» **DATASET**
=-=-=
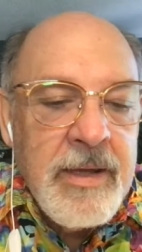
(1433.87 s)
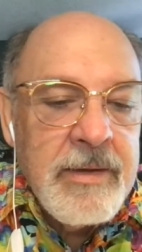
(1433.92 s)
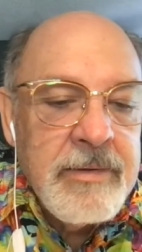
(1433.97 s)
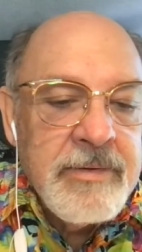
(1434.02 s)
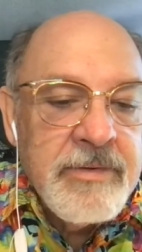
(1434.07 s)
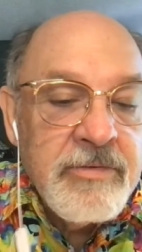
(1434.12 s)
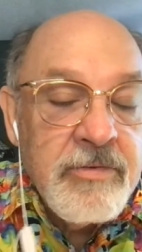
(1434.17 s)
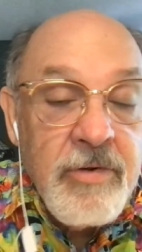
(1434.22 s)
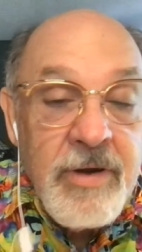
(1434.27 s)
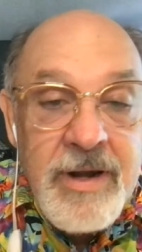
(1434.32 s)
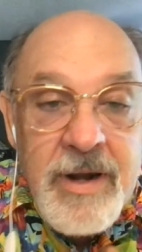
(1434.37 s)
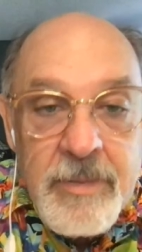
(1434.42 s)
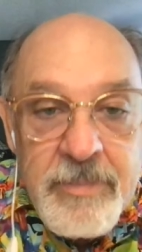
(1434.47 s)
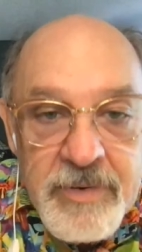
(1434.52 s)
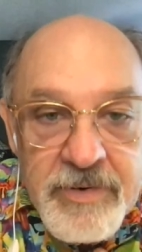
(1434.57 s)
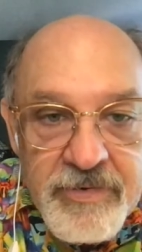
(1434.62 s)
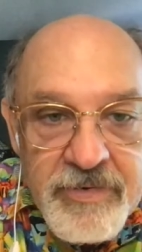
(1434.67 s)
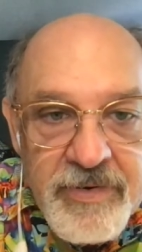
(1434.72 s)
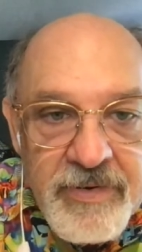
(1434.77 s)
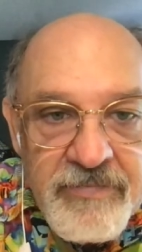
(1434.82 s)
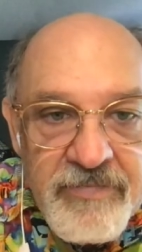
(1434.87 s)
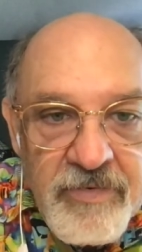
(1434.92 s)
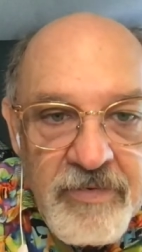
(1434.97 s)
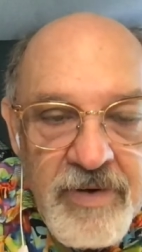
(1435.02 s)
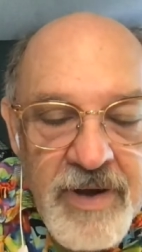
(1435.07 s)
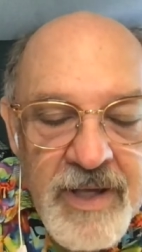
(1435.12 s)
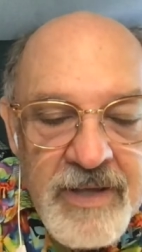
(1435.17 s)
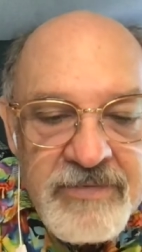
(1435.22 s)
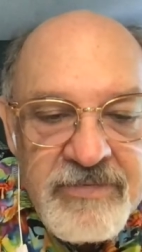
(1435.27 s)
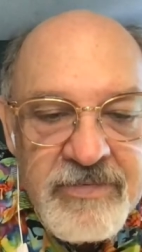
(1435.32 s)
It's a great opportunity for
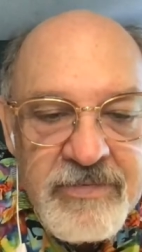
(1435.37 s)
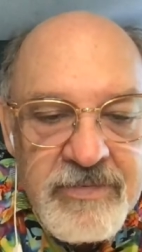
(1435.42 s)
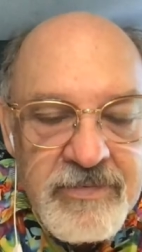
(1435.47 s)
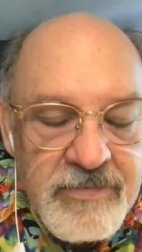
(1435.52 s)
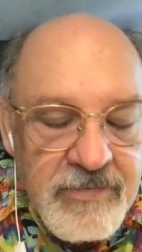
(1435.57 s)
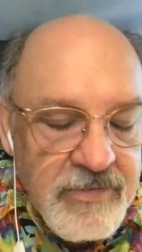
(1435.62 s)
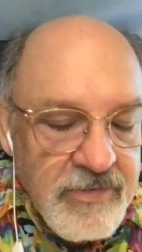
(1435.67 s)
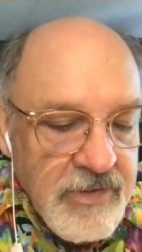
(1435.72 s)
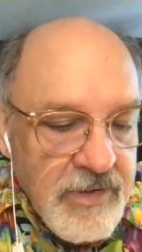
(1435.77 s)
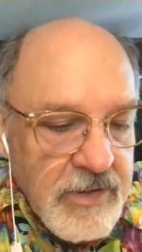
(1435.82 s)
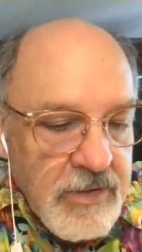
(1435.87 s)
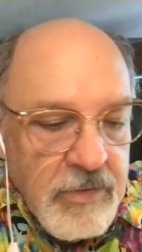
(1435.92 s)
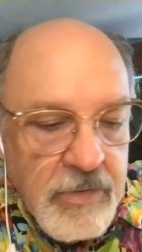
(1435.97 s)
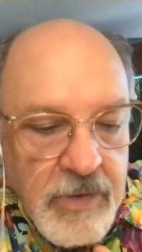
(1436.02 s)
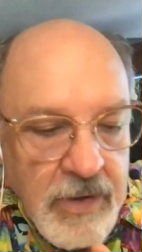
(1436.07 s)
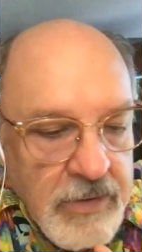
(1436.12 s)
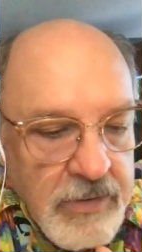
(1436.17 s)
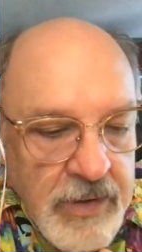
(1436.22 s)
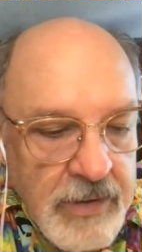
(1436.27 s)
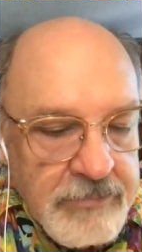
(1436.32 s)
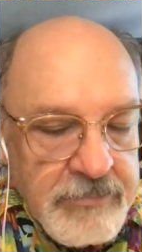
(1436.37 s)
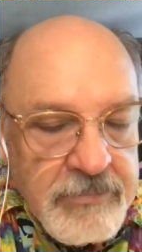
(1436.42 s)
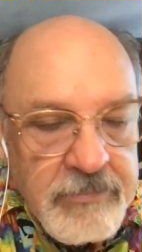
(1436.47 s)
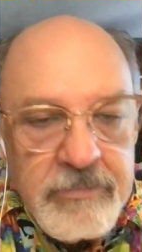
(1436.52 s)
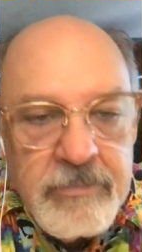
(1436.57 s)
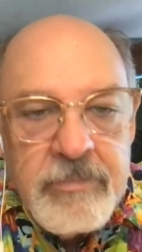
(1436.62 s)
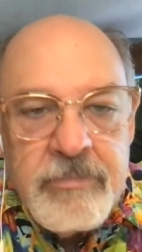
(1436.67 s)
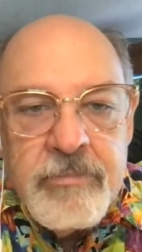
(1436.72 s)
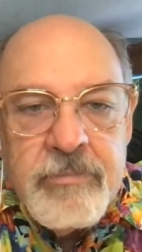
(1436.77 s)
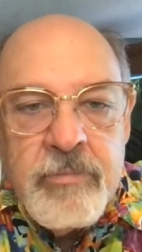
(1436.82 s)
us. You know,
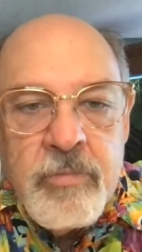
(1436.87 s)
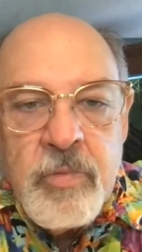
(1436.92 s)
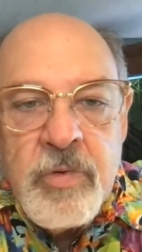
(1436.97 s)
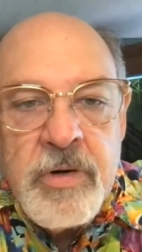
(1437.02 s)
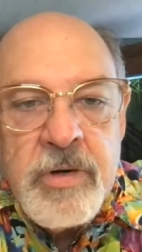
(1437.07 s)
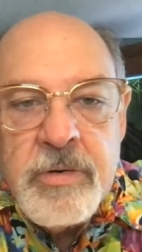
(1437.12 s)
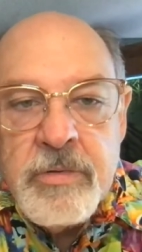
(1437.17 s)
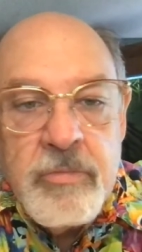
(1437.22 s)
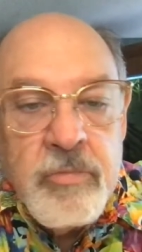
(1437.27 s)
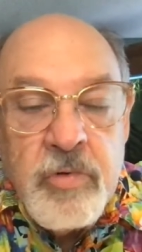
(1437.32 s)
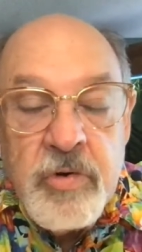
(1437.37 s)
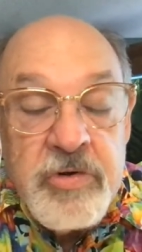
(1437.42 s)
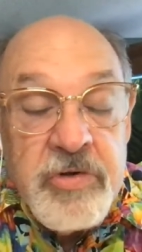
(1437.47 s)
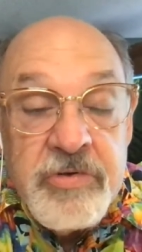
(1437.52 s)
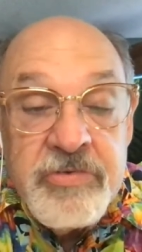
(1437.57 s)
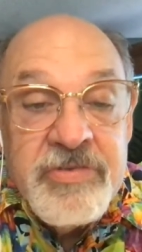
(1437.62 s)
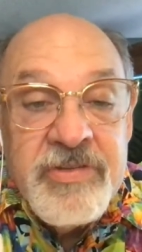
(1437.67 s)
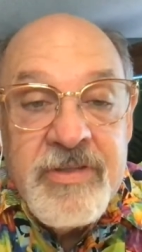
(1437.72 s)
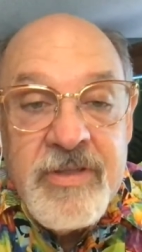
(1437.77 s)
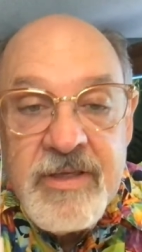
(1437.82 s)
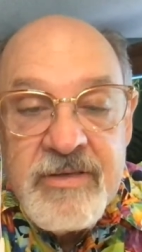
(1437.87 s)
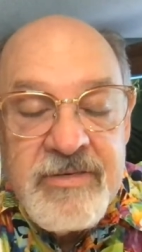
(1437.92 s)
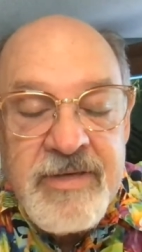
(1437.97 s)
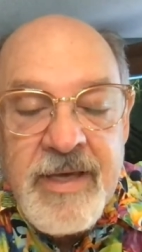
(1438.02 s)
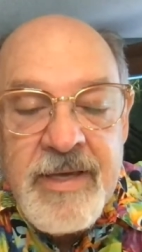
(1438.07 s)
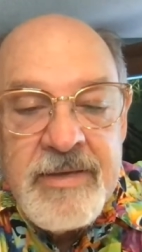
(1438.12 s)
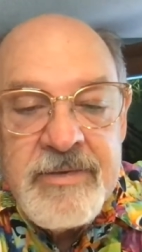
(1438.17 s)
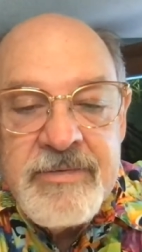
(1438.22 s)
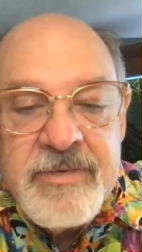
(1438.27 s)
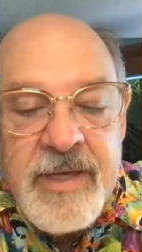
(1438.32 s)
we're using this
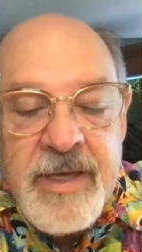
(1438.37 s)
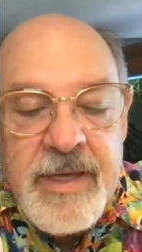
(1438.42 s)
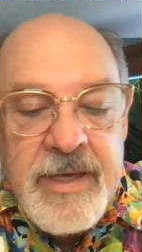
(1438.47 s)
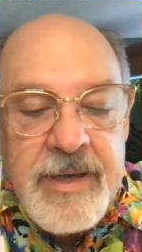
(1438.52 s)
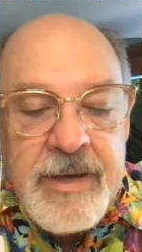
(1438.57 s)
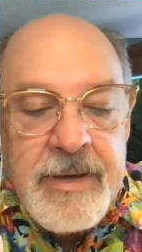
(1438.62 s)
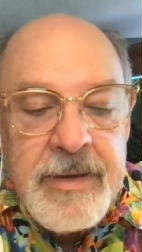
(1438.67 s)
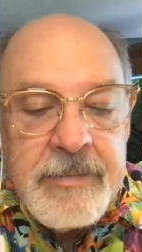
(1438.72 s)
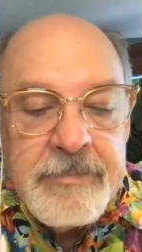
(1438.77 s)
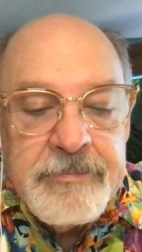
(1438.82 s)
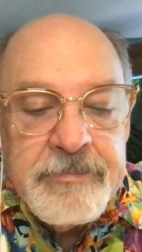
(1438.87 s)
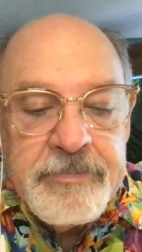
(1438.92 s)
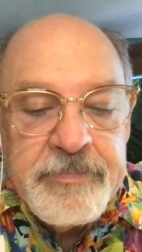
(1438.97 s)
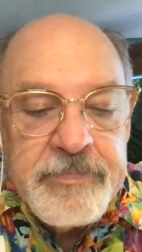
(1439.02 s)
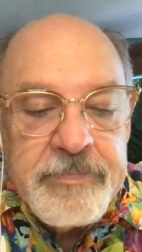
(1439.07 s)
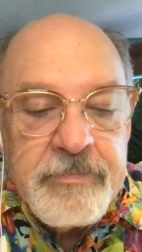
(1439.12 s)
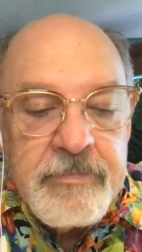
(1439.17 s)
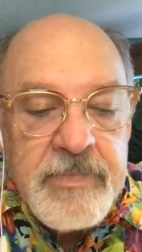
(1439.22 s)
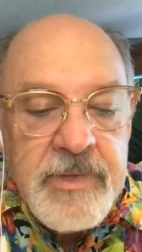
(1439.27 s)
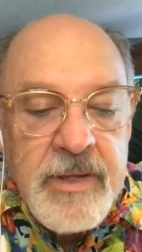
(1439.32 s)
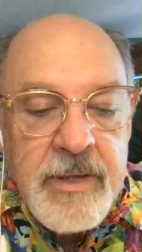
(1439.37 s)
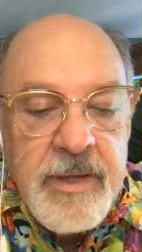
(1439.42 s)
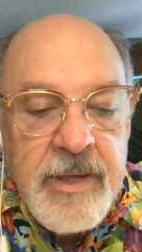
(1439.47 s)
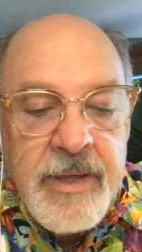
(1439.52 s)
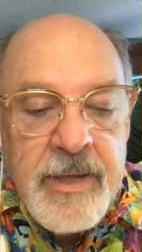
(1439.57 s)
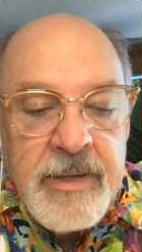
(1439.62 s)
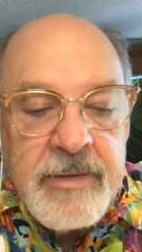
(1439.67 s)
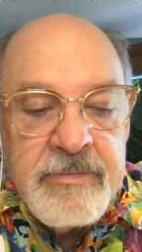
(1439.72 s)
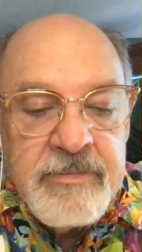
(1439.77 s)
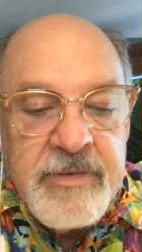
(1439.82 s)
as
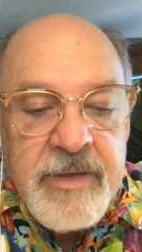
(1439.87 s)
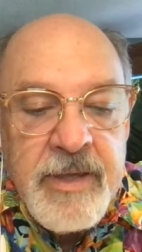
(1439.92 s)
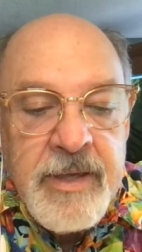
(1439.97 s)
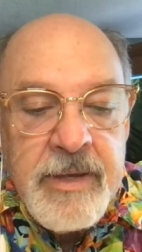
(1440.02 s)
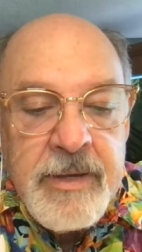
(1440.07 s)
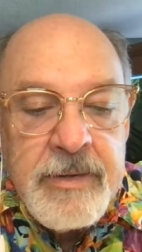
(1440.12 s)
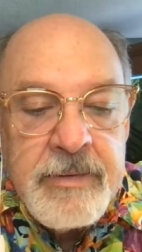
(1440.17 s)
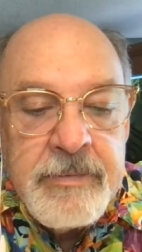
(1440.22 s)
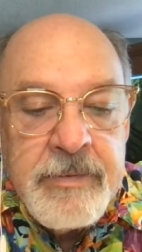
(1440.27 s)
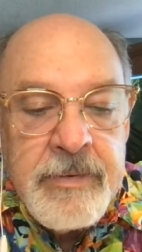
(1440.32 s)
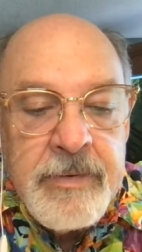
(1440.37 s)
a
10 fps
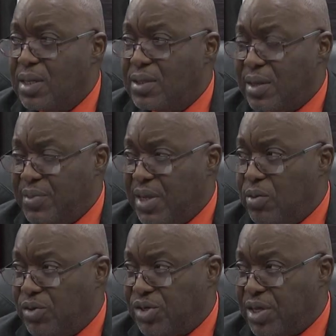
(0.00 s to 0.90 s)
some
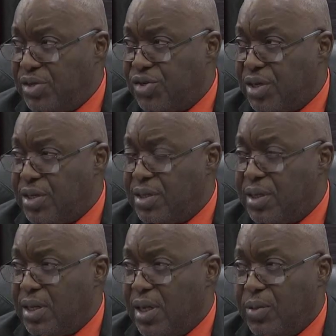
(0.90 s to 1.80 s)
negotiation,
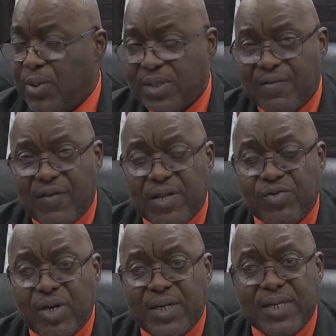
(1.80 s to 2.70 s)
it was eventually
=-=-=
» **TASK TO COMPLETE**
Apart from its pictures, the material above should be repeated exactly.

» **ANSWER AREA**
(1433.87 s)
(1433.92 s)
(1433.97 s)
(1434.02 s)
(1434.07 s)
(1434.12 s)
(1434.17 s)
(1434.22 s)
(1434.27 s)
(1434.32 s)
(1434.37 s)
(1434.42 s)
(1434.47 s)
(1434.52 s)
(1434.57 s)
(1434.62 s)
(1434.67 s)
(1434.72 s)
(1434.77 s)
(1434.82 s)
(1434.87 s)
(1434.92 s)
(1434.97 s)
(1435.02 s)
(1435.07 s)
(1435.12 s)
(1435.17 s)
(1435.22 s)
(1435.27 s)
(1435.32 s)
It's a great opportunity for
(1435.37 s)
(1435.42 s)
(1435.47 s)
(1435.52 s)
(1435.57 s)
(1435.62 s)
(1435.67 s)
(1435.72 s)
(1435.77 s)
(1435.82 s)
(1435.87 s)
(1435.92 s)
(1435.97 s)
(1436.02 s)
(1436.07 s)
(1436.12 s)
(1436.17 s)
(1436.22 s)
(1436.27 s)
(1436.32 s)
(1436.37 s)
(1436.42 s)
(1436.47 s)
(1436.52 s)
(1436.57 s)
(1436.62 s)
(1436.67 s)
(1436.72 s)
(1436.77 s)
(1436.82 s)
us. You know,
(1436.87 s)
(1436.92 s)
(1436.97 s)
(1437.02 s)
(1437.07 s)
(1437.12 s)
(1437.17 s)
(1437.22 s)
(1437.27 s)
(1437.32 s)
(1437.37 s)
(1437.42 s)
(1437.47 s)
(1437.52 s)
(1437.57 s)
(1437.62 s)
(1437.67 s)
(1437.72 s)
(1437.77 s)
(1437.82 s)
(1437.87 s)
(1437.92 s)
(1437.97 s)
(1438.02 s)
(1438.07 s)
(1438.12 s)
(1438.17 s)
(1438.22 s)
(1438.27 s)
(1438.32 s)
we're using this
(1438.37 s)
(1438.42 s)
(1438.47 s)
(1438.52 s)
(1438.57 s)
(1438.62 s)
(1438.67 s)
(1438.72 s)
(1438.77 s)
(1438.82 s)
(1438.87 s)
(1438.92 s)
(1438.97 s)
(1439.02 s)
(1439.07 s)
(1439.12 s)
(1439.17 s)
(1439.22 s)
(1439.27 s)
(1439.32 s)
(1439.37 s)
(1439.42 s)
(1439.47 s)
(1439.52 s)
(1439.57 s)
(1439.62 s)
(1439.67 s)
(1439.72 s)
(1439.77 s)
(1439.82 s)
as
(1439.87 s)
(1439.92 s)
(1439.97 s)
(1440.02 s)
(1440.07 s)
(1440.12 s)
(1440.17 s)
(1440.22 s)
(1440.27 s)
(1440.32 s)
(1440.37 s)
a
10 fps
(0.00 s to 0.90 s)
some
(0.90 s to 1.80 s)
negotiation,
(1.80 s to 2.70 s)
it was eventually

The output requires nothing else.